CS 3110 Lecture 16
Concurrency

So far in this class we've been talking about sequential programs. Execution of a sequential program proceeds one step at a time, with no choice about which step to take next. Sequential programs are somewhat limited, both because they are not very good at dealing with multiple sources of simultaneous input and because they are limited by the excecution resources of a single processor. For this reason, many modern applications are written using parallel programming techniques. There are many different approaches to parallel programming, but they all share the fact that a progragram is split into multiple different processes that run at the same time. Each process runs a sequential program, but the collection of processes no longer results in a single overall predictable sequence of steps. Rather, steps execute concurrently with one another, resulting in potentially unpredictable order of execution for certain steps with respect to other steps.

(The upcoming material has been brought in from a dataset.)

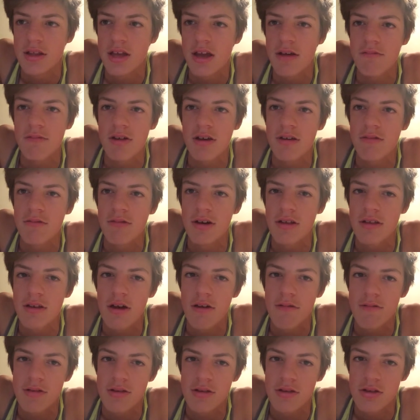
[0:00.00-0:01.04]
Then we went
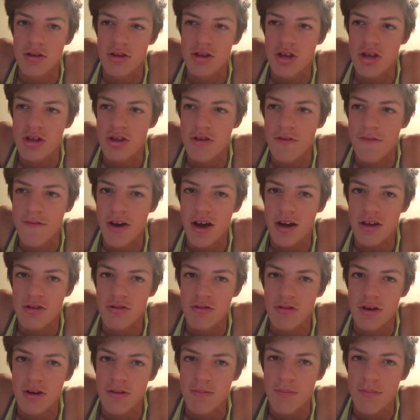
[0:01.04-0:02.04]
over to the ginger factory,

The granularity of parallel programming can vary widely, from coarse-grained techniques that loosely coordinate the execution of separate programs, such as pipes in Unix (or even the http protocol between a Web server and its clients), to fine-grained techniques where concurrent code shares the same memory, such as lightweight threads. In both cases it is necessary to coordinate the execution of multiple sequential programs. Two important types of coordination are commonly used:

In this lecture we will consider the lightweight thread mechanism in OCaml. The threads library provides concurrent programming primitives for multiple threads of control which execute concurrently in the same memory space. Threads communicate by modifying shared data structures or by sending and receiving data on communication channels. The threads library is not enabled by default. Compilation using threads is described in the threads library documentation. You can create a top level loop that has system threads enabled using:

ocamlmktop -thread unix.cma threads.cma -o ocaml_threads
This executable should can then be run as follows
./ocaml_threads -I +threads

It should be noted that the OCaml threads library is implemented by time-sharing on a single processor and does not take advantage of multi-processor machines. Thus the library will not make programs run faster, however often programs are easier to write when structured as multiple communicating threads.

For instance, most user interfaces concurrently handle user input and the processing necessary to respond to that input. A user interface that does not have a separate execution thread for user interaction is highly frustrating to use, because it does not respond to the user in any way until a current action is completed. For example, a web browser must be simultaneously handling input from the user interface, reading and rendering web pages incrementally as new data comes in, and running programs embedded in web pages. All these activities must happen at once, so separate threads are used to handle each of them. Another example of a naturally concurrent application is a web crawler, which traverses the web collecting information about its structure and content. It doesn't make sense for the web crawler to access sites sequentially, because most of the time would be spent waiting for the remote server and network to respond to each request. Therefore, a typical web crawler is highly concurrent, simultaneously accessing thousands of different web sites. This design uses the processor and network efficiently.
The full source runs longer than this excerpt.